Your life is changed forever. Why would you want to  
sleep with your eye open for the rest of your life?"_

  
  
Whenever I tried to tell Leon I loved him, he always spilled his milk. The first time I told him, he wouldn't even believe me. He said I wasn't in love because I was too young to know what love was at twelve years old. But if you ask me, I think the feeling was mutual. If he didn't love me, he wouldn't have taken me in and let me live with him. He wouldn't have taken care of me. He could have left me crying outside his apartment door, begging to be let in, left at the mercy of those deranged cops.

But he didn't.

He opened the door and killed every one of those goddamned sons of bitches who murdered my brother. Maybe not right away, but he had to get to know me first. And he had to find out who he was going to clean.

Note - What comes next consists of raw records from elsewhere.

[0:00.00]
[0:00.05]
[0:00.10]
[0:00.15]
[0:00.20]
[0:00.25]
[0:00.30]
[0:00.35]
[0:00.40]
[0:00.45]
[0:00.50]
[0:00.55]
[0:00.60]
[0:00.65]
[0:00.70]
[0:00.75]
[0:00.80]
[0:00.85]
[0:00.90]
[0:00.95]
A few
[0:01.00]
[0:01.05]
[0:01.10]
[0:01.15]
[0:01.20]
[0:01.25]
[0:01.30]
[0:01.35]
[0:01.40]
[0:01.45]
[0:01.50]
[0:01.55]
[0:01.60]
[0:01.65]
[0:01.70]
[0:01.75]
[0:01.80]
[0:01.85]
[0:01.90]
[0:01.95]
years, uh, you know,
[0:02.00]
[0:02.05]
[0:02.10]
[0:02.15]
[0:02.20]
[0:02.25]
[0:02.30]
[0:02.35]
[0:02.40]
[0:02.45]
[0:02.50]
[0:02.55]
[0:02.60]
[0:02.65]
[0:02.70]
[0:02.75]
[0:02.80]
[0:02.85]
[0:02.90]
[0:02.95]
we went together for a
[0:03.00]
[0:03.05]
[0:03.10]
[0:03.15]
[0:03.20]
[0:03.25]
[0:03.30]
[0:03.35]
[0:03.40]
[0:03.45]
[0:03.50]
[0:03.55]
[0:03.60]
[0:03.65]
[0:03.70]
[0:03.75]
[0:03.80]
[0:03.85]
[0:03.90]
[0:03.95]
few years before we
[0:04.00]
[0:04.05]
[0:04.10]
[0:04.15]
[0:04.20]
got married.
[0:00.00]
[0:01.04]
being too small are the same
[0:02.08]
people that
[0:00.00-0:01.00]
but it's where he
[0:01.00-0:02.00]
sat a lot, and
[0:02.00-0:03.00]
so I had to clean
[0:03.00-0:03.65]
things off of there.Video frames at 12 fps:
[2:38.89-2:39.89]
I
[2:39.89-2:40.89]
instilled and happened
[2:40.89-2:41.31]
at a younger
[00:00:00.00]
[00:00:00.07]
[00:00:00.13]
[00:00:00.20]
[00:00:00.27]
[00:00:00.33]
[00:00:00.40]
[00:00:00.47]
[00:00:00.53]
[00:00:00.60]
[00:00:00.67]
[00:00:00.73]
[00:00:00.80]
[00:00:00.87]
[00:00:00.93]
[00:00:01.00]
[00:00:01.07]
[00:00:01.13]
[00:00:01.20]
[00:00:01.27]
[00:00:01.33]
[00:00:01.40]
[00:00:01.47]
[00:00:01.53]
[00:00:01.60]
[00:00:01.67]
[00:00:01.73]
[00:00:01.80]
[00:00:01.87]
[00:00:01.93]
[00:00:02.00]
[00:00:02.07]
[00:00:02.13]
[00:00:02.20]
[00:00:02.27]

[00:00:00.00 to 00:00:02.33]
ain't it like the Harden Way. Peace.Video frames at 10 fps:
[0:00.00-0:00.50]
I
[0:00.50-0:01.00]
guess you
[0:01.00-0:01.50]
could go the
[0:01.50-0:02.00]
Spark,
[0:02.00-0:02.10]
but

Norman Stansfield. Dirtbag. He did it all. Stansfield worked for the Drug Enforcement Agency in a position pretty high up. That bastard had his nose so far up in dope, I can't imagine why the DEA never even took notice. Aren't they supposed to be the good guys?

Since I was in the womb, my life has always revolved around drugs. My family was murdered because of a drug problem. I was out shopping for milk. I didn't care much for my family. If someone hadn't done in my fat pig of a father any sooner, I would have probably ended up doing it myself. My mother wasn't even my real mother. Neither was my sister. Both of them hated me, called me lazy all the time. But now they're not here to kick me around anymore. They were trying to lose some weight, anyways. Stupid sister, I bet she never looked better...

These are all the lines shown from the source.